Campbell uses a similar approach as a FIFA Medical Officer or FIFA Doping Control Officer, ensuring that she gets to know the local doctors in the different countries she has worked as well as the team doctors at the venues she has been assigned. Along with her Canada Soccer and FIFA assignments to seven major tournaments, she has also worked at 10 FIFA youth tournaments, four Concacaf confederation tournaments, one Pan American Games, and two Concacaf youth tournaments.

“I think FIFA likes to send me places because I’m a friendly Maritimer and that goes a long way in getting along with people,” said Campbell. “I generally can get along with anyone.”

Her football résumé already spans 24 years while her assignments go across all six confederations around the world. With the Women’s National Team, she worked with Head Coach Even Pellerud from 2000 to 2007 and then with John Herdman from 2011 to 2012. She was part of the Canada squad that finished fourth at the 2003 FIFA World Cup, won a Gold Medal at the 2011 Pan American Games, and won an Olympic Bronze Medal at London 2012.

Dr. Cathy Campbell with Judy Russell at London 2012

With Canada Soccer’s Local Organising Committee, she was the Chief Medical Officer for the FIFA U-20 Women’s World Cup Canada 2014 and the record-setting FIFA Women’s World Cup Canada 2015. With Canada Soccer’s youth teams, she worked alongside U-19 Coach Ian Bridge when Canada won a FIFA Silver Medal at the inaugural FIFA U-19 Women’s World Championship at Edmonton in 2002 and then won Canada’s first Concacaf women’s youth title at the Concacaf Women’s Under-19 Championship at Ottawa in 2004.

From more than a decade at Canada Soccer, she stands alongside some of Canada’s most experienced team doctors with the National Teams, some of the most notable of which include doctors Thomas Fried, Rudy Gittens, Ed Johnson, John Philpott and Andrew Pipe as well as current team doctors Lee Schofield and Dave Simon. With over two decades in the sport, it is also no surprise that she remains one of the most respected medical leaders in football.

“We’re generally quite friendly and we tend to be humble, but as Canadians we are respectful and very knowledgeable,” said Campbell. “We are well trained, we have excellent universities and excellent experiences, so for those reasons we are well respected in our field.”

When it comes to athlete care in football, Campbell notes that there have been plenty of advancements in her time, be it the implementation of hydration breaks, the time allowance to assess potential concussions, and the use of new technology and video to assess potential injuries.

While plenty has changed for the better since the start of the century, she is understandably disappointed by the frequency and severity of ACL injuries (anterior cruciate ligament) in women’s footballers in recent years.
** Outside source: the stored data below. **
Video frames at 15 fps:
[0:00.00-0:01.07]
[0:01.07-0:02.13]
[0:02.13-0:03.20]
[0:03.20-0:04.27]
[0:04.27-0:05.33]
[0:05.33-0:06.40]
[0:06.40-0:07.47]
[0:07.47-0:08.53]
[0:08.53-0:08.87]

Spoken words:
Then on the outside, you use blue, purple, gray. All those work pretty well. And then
She was the lead author for an ACL paper in 2014 which was selected as a Position Paper for the Canadian Academy of Sport and Exercise Medicine (CASEM), but while they have their theories, she notes that we still don’t know exactly why women have been at a greater risk.
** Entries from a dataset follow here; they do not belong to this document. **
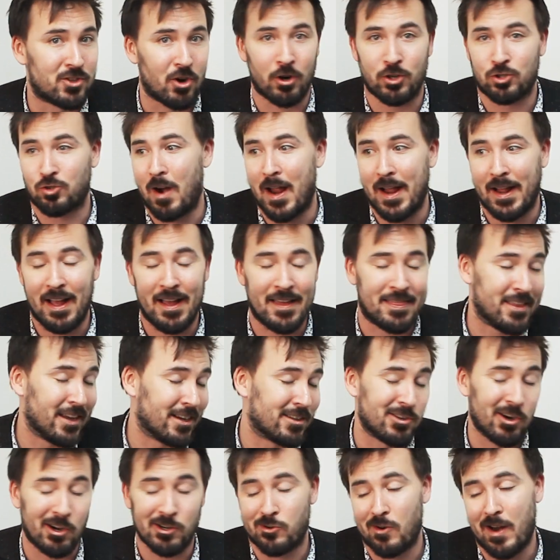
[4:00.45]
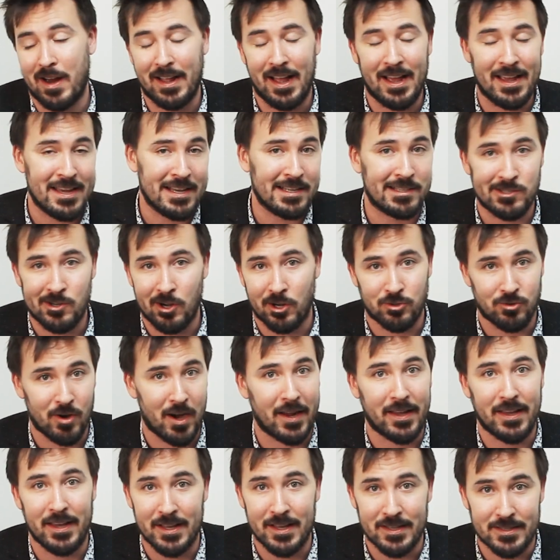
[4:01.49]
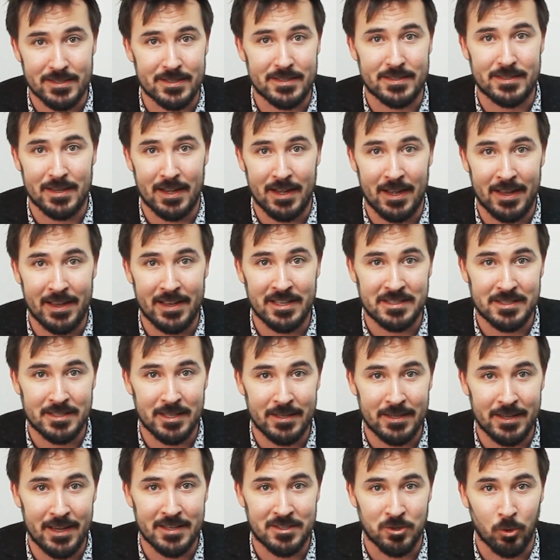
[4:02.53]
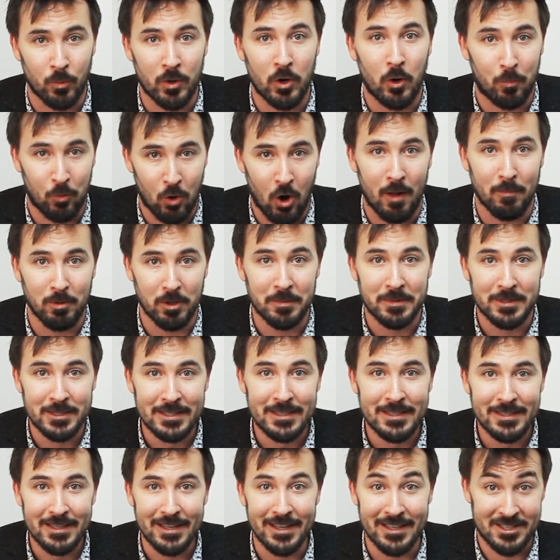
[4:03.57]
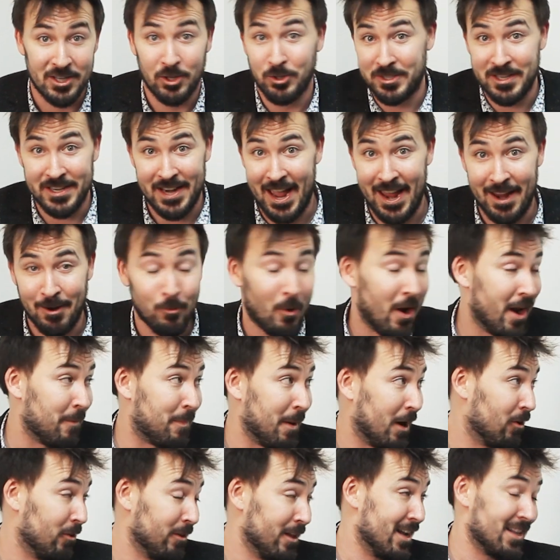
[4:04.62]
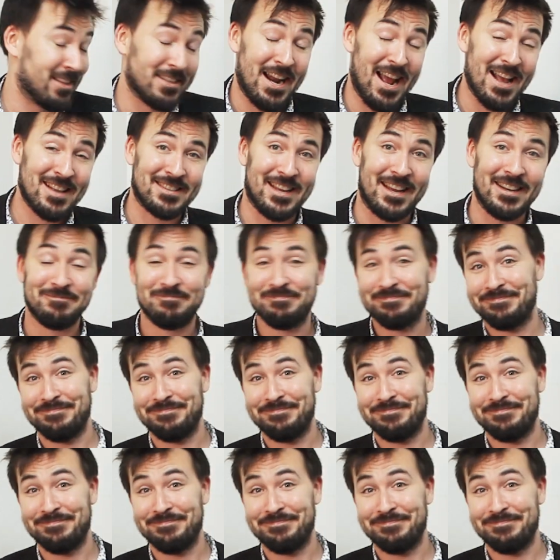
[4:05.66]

Star Trek, I think Star Trek, I eat Star Trek. It's a real problem until today, when apparently it's an asset.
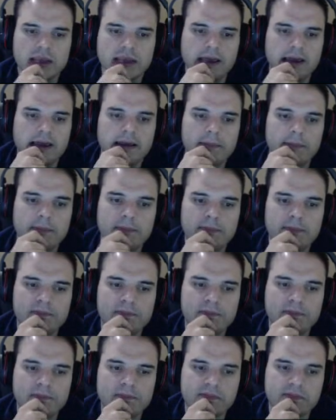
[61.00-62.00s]

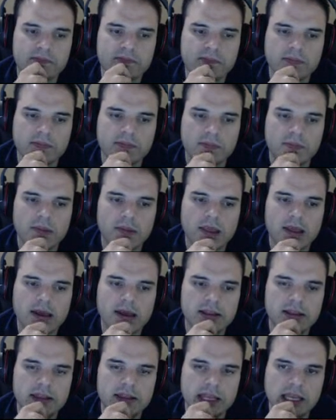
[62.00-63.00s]
I
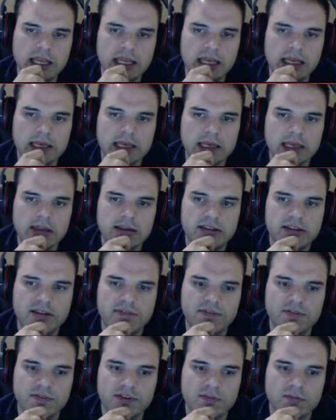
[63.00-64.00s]
think
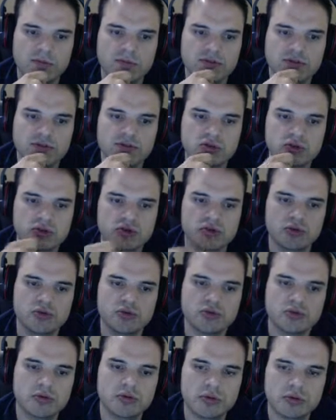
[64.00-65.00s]
definitely want to
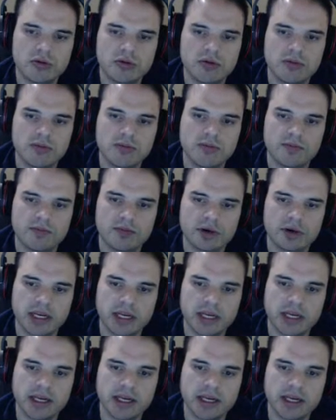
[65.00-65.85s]
bring...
Campbell, who served as President of CASEM from 2021-22, continues to look forward, but she still keeps those Canadian team experiences near to her heart, with a couple of her biggest matches the Canada-Brazil 2002 Semifinals at the FIFA U-19 Women’s World Championship and the Canada-USA Semifinals at the London 2012 Olympic Games.

“For that Olympic Bronze Medal, we all worked so hard and we can really be proud of our preparations from the moment we qualified because when we got there, we had done everything that we could for the athletes,” said Campbell. “Just to get that first Olympic Bronze Medal, it felt like we all raised the bar, from John’s training to the care of the athletes.”